[Items from a data source]
────

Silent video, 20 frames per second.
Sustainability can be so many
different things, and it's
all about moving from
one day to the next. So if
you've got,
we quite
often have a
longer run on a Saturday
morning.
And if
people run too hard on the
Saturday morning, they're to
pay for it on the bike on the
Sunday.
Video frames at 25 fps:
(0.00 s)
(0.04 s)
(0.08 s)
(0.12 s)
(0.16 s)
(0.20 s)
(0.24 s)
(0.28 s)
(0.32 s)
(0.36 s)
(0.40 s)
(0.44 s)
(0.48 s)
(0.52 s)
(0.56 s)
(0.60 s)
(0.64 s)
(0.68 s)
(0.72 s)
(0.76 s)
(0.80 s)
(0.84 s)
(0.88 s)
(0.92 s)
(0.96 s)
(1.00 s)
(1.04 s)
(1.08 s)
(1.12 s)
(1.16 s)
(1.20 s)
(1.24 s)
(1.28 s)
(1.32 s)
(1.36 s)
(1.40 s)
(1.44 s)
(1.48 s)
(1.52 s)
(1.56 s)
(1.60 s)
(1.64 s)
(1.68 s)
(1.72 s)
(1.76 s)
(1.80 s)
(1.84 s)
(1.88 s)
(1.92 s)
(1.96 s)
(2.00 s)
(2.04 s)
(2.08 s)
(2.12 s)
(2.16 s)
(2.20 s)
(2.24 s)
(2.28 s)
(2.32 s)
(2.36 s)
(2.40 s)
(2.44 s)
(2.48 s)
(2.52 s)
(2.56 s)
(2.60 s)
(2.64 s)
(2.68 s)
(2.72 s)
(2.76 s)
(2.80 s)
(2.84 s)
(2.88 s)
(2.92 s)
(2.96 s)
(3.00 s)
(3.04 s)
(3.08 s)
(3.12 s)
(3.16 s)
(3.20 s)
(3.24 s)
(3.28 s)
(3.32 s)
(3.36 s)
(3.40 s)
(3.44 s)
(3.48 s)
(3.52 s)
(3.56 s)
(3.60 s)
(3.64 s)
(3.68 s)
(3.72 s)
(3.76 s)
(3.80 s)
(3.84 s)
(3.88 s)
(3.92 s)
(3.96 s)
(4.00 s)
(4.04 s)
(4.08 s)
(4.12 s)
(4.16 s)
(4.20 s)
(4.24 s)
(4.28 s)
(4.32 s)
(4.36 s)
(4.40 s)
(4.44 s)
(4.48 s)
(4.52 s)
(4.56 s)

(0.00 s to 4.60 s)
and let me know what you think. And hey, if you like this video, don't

────

■ Try it:
Nothing in the data may be left out; copy every line exactly.

■ Solution:
Silent video, 20 frames per second.
Sustainability can be so many
different things, and it's
all about moving from
one day to the next. So if
you've got,
we quite
often have a
longer run on a Saturday
morning.
And if
people run too hard on the
Saturday morning, they're to
pay for it on the bike on the
Sunday.
Video frames at 25 fps:
(0.00 s)
(0.04 s)
(0.08 s)
(0.12 s)
(0.16 s)
(0.20 s)
(0.24 s)
(0.28 s)
(0.32 s)
(0.36 s)
(0.40 s)
(0.44 s)
(0.48 s)
(0.52 s)
(0.56 s)
(0.60 s)
(0.64 s)
(0.68 s)
(0.72 s)
(0.76 s)
(0.80 s)
(0.84 s)
(0.88 s)
(0.92 s)
(0.96 s)
(1.00 s)
(1.04 s)
(1.08 s)
(1.12 s)
(1.16 s)
(1.20 s)
(1.24 s)
(1.28 s)
(1.32 s)
(1.36 s)
(1.40 s)
(1.44 s)
(1.48 s)
(1.52 s)
(1.56 s)
(1.60 s)
(1.64 s)
(1.68 s)
(1.72 s)
(1.76 s)
(1.80 s)
(1.84 s)
(1.88 s)
(1.92 s)
(1.96 s)
(2.00 s)
(2.04 s)
(2.08 s)
(2.12 s)
(2.16 s)
(2.20 s)
(2.24 s)
(2.28 s)
(2.32 s)
(2.36 s)
(2.40 s)
(2.44 s)
(2.48 s)
(2.52 s)
(2.56 s)
(2.60 s)
(2.64 s)
(2.68 s)
(2.72 s)
(2.76 s)
(2.80 s)
(2.84 s)
(2.88 s)
(2.92 s)
(2.96 s)
(3.00 s)
(3.04 s)
(3.08 s)
(3.12 s)
(3.16 s)
(3.20 s)
(3.24 s)
(3.28 s)
(3.32 s)
(3.36 s)
(3.40 s)
(3.44 s)
(3.48 s)
(3.52 s)
(3.56 s)
(3.60 s)
(3.64 s)
(3.68 s)
(3.72 s)
(3.76 s)
(3.80 s)
(3.84 s)
(3.88 s)
(3.92 s)
(3.96 s)
(4.00 s)
(4.04 s)
(4.08 s)
(4.12 s)
(4.16 s)
(4.20 s)
(4.24 s)
(4.28 s)
(4.32 s)
(4.36 s)
(4.40 s)
(4.44 s)
(4.48 s)
(4.52 s)
(4.56 s)

(0.00 s to 4.60 s)
and let me know what you think. And hey, if you like this video, don't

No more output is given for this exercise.